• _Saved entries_
-- Opening Marker --

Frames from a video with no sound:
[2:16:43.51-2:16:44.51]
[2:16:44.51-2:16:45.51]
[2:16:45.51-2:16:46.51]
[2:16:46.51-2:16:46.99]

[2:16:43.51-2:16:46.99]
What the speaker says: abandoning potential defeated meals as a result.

-- Closing Marker --

• _Activity_
Output the records in full, keeping them exactly as they are.

• _Task output_
Frames from a video with no sound:
[2:16:43.51-2:16:44.51]
[2:16:44.51-2:16:45.51]
[2:16:45.51-2:16:46.51]
[2:16:46.51-2:16:46.99]

[2:16:43.51-2:16:46.99]
What the speaker says: abandoning potential defeated meals as a result.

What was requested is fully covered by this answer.